DATA SUPPLIED:
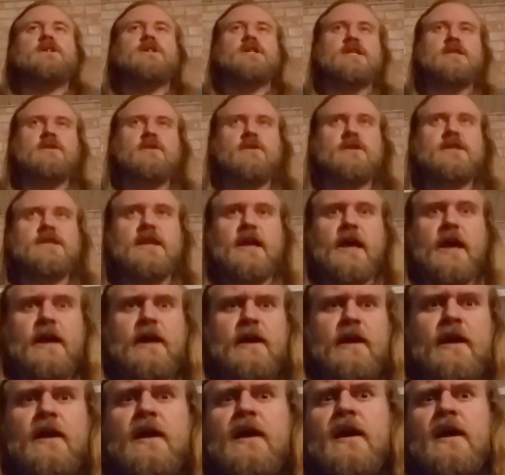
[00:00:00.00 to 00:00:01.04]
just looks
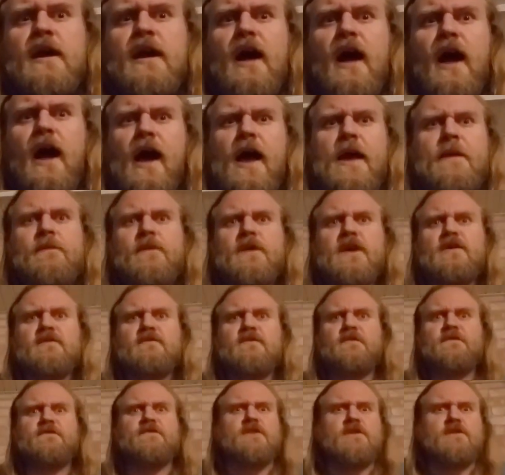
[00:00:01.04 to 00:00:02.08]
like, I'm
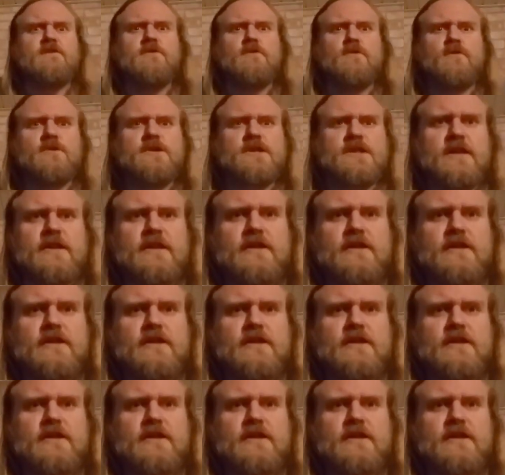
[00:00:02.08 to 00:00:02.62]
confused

==

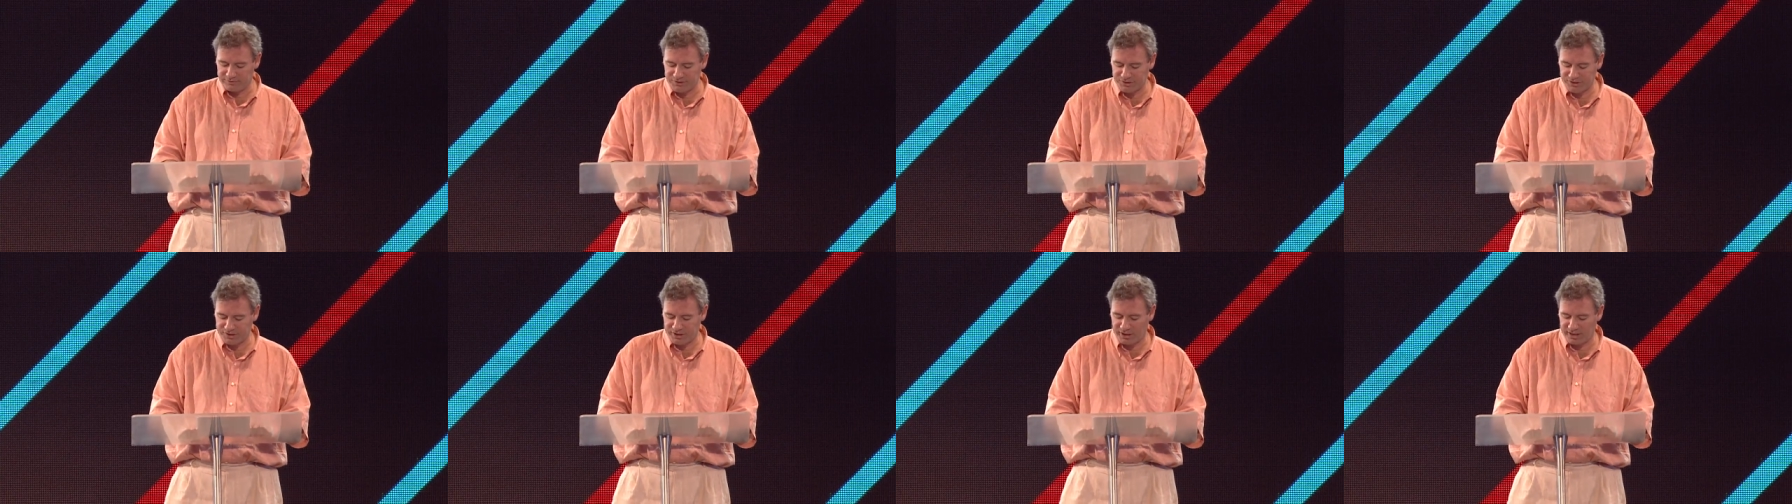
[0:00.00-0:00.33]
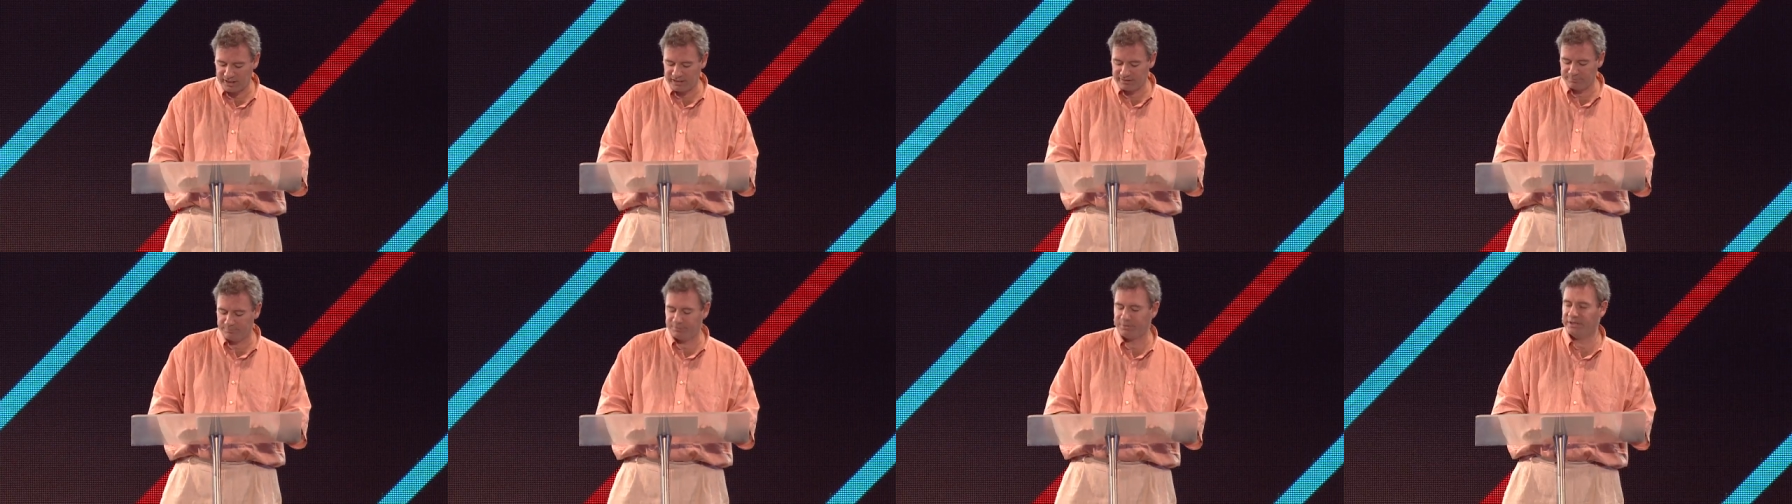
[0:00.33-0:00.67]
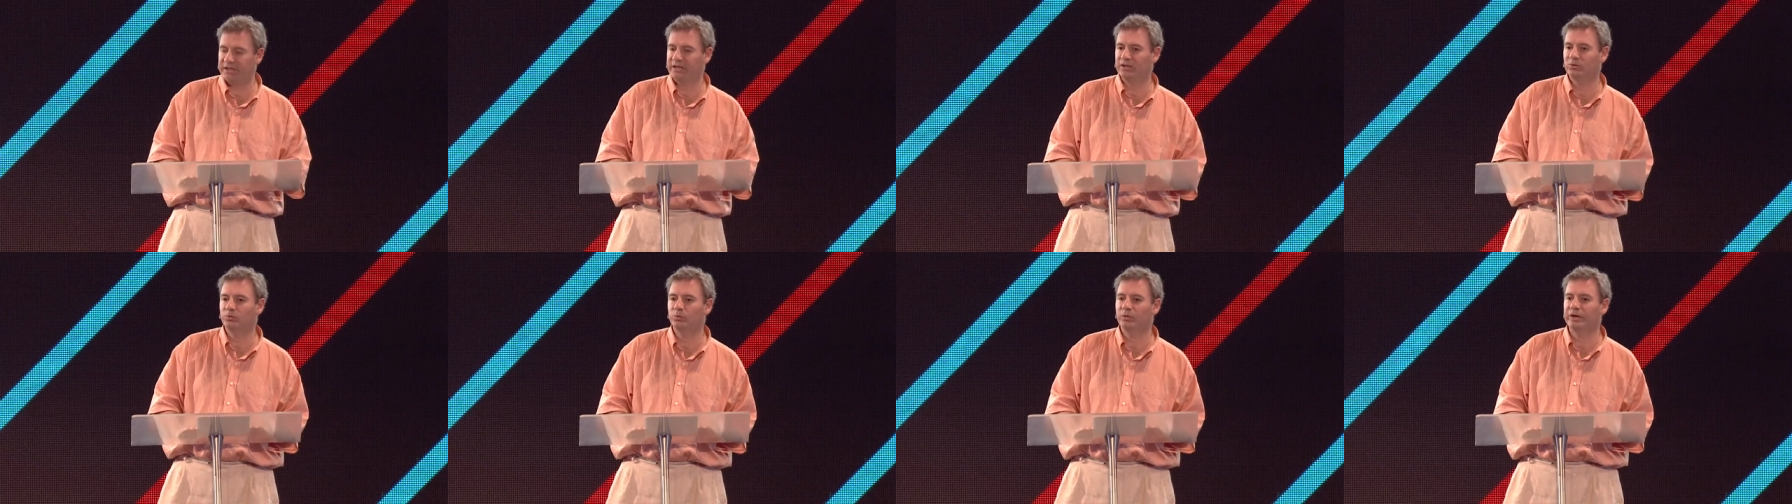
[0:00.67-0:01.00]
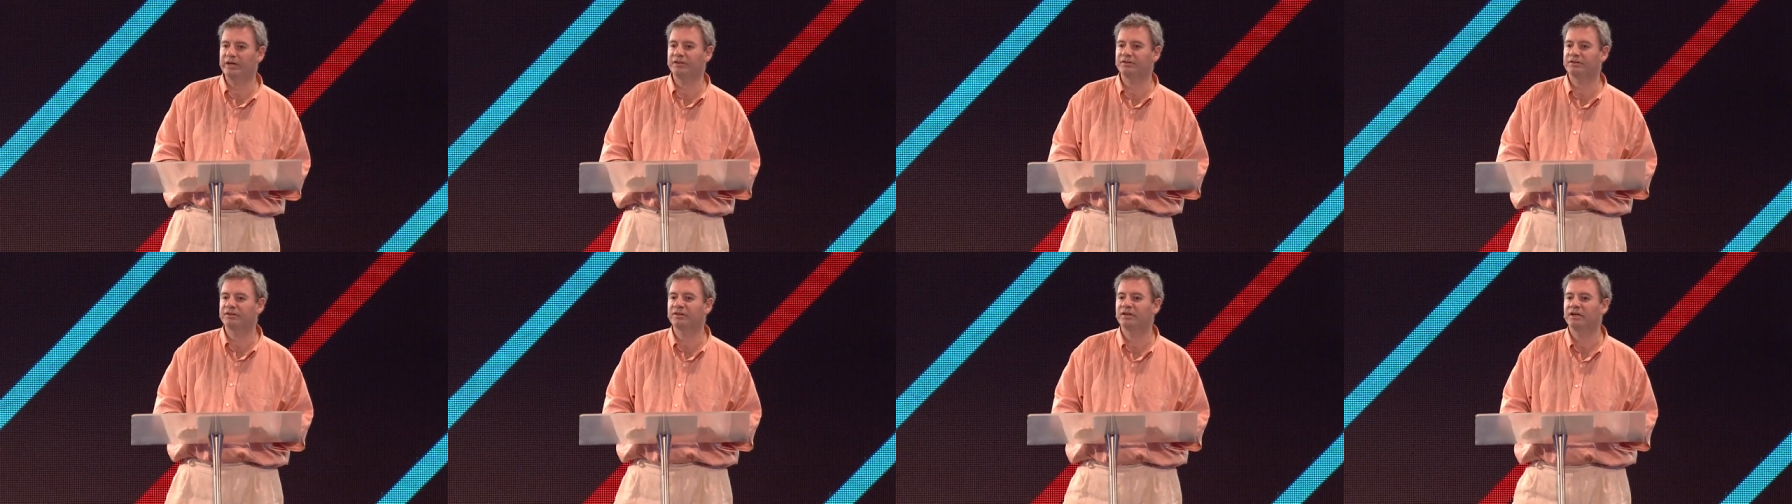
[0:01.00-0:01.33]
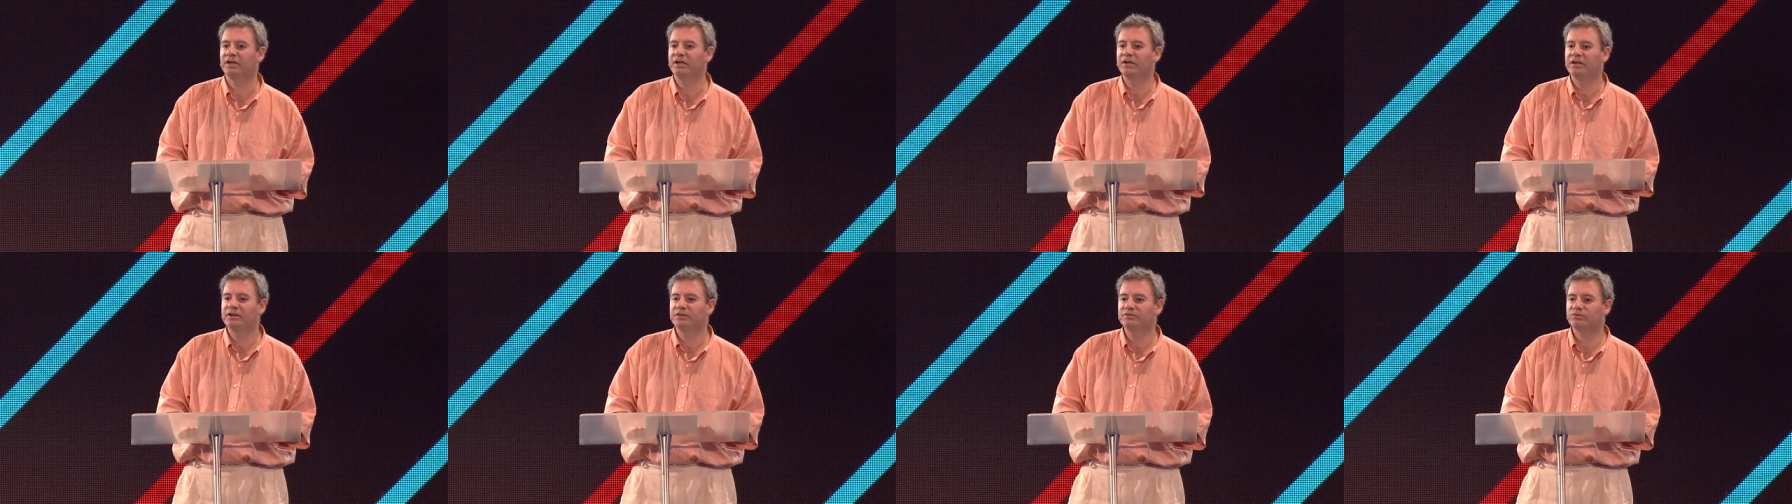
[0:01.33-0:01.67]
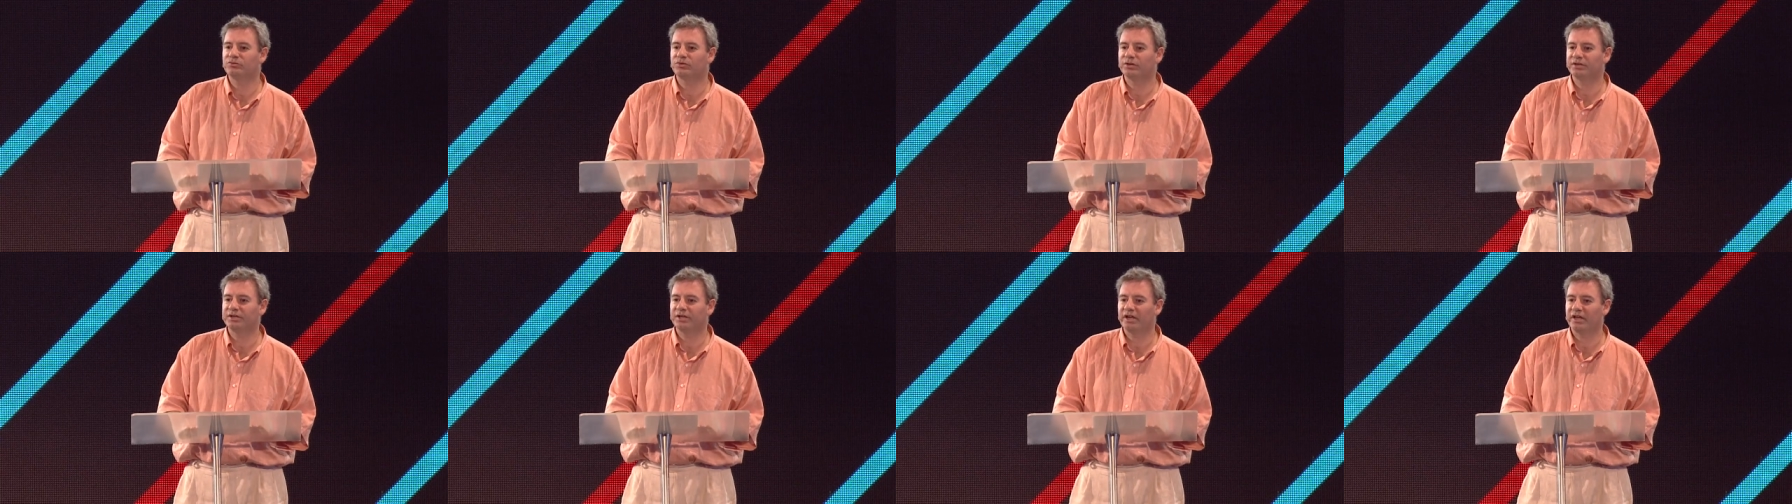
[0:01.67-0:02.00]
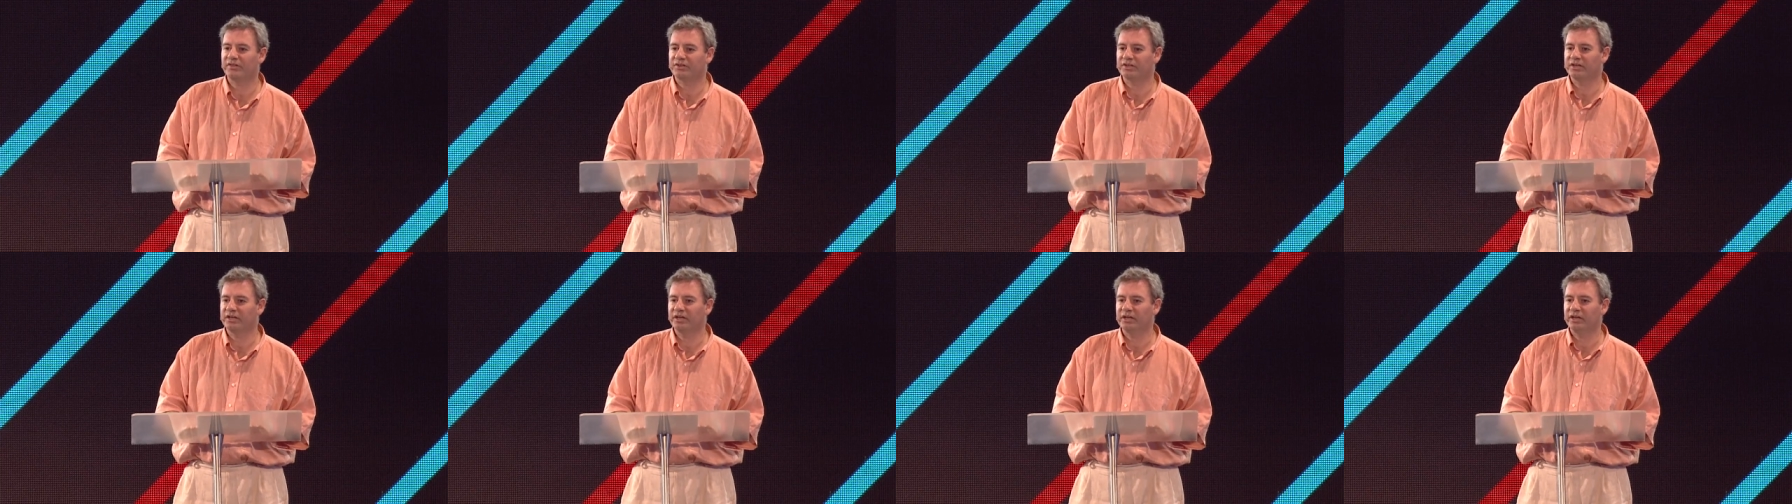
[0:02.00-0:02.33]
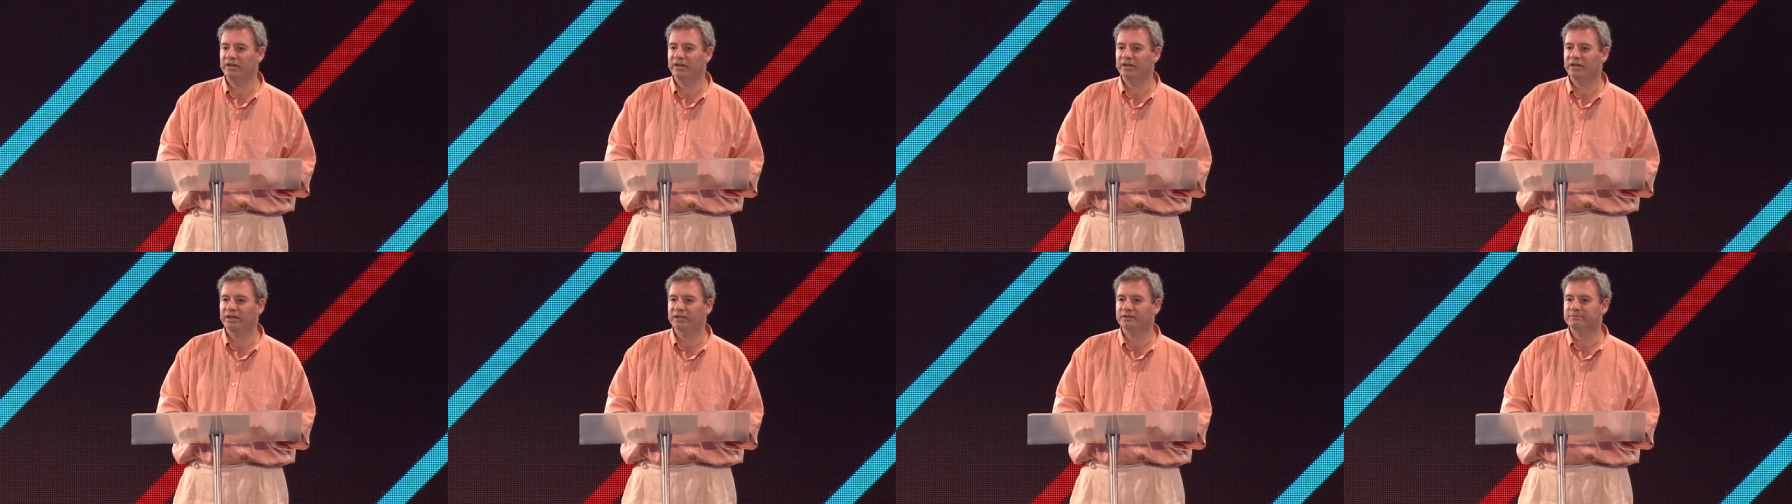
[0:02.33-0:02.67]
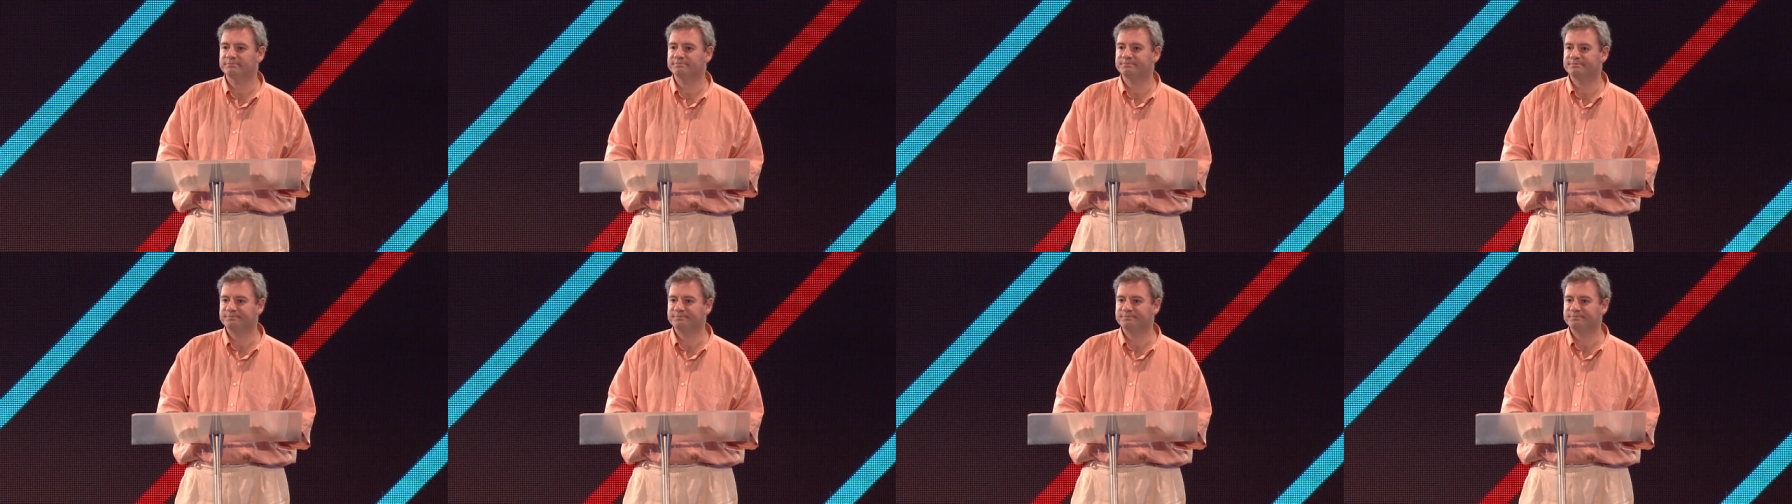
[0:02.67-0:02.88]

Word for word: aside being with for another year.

---

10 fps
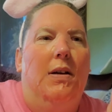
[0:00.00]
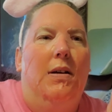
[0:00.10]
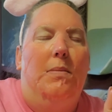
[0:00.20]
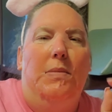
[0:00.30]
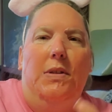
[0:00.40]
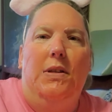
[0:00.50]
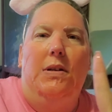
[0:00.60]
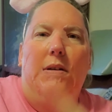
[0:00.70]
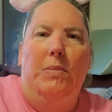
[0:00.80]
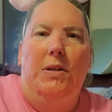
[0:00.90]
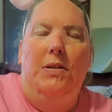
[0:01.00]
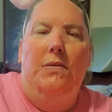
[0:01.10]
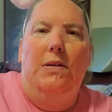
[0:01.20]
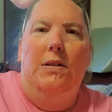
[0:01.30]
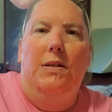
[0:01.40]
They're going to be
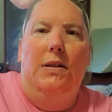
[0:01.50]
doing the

ABOUT THIS EXERCISE:
Output exactly the lines above, beginning at the one with "[0:02.00-0:02.33]" and stopping after the one with "Word for word: aside". Pictures are to be omitted.

ANSWER BOX:
[0:02.00-0:02.33]
[0:02.33-0:02.67]
[0:02.67-0:02.88]

Word for word: aside being with for another year.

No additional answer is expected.